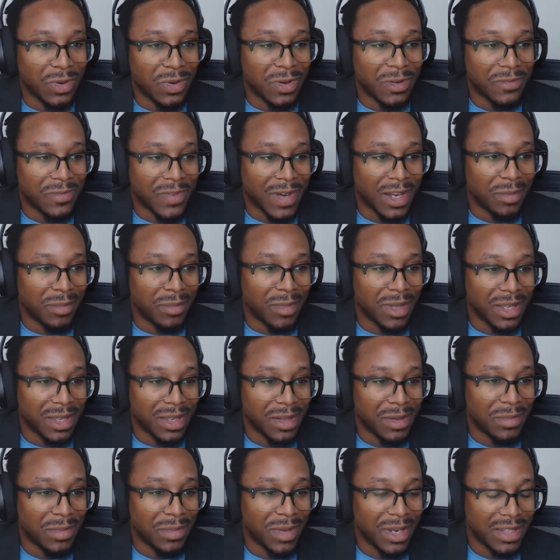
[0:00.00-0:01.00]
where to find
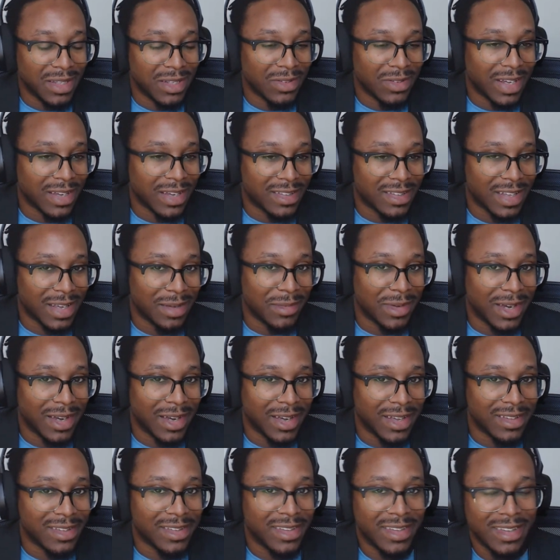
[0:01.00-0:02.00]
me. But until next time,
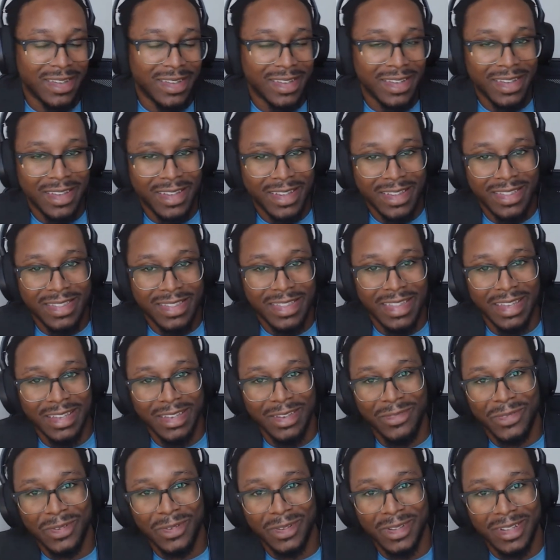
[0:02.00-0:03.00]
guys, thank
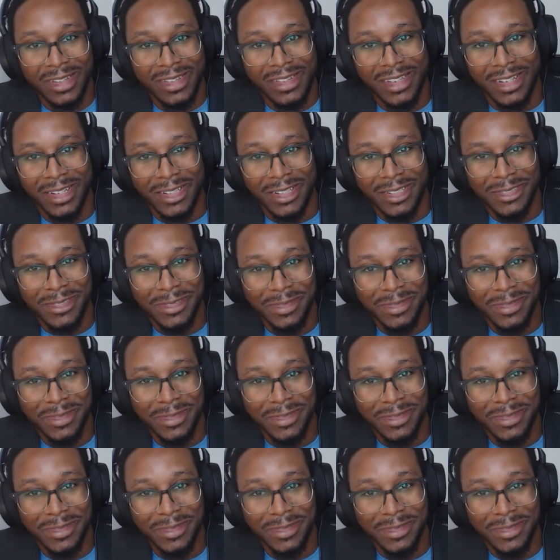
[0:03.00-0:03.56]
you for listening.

-=-=-

=== Prompt ===
If an entry above holds a picture, leave that picture out and print the rest exactly.

=== Written solution ===
[0:00.00-0:01.00]
where to find
[0:01.00-0:02.00]
me. But until next time,
[0:02.00-0:03.00]
guys, thank
[0:03.00-0:03.56]
you for listening.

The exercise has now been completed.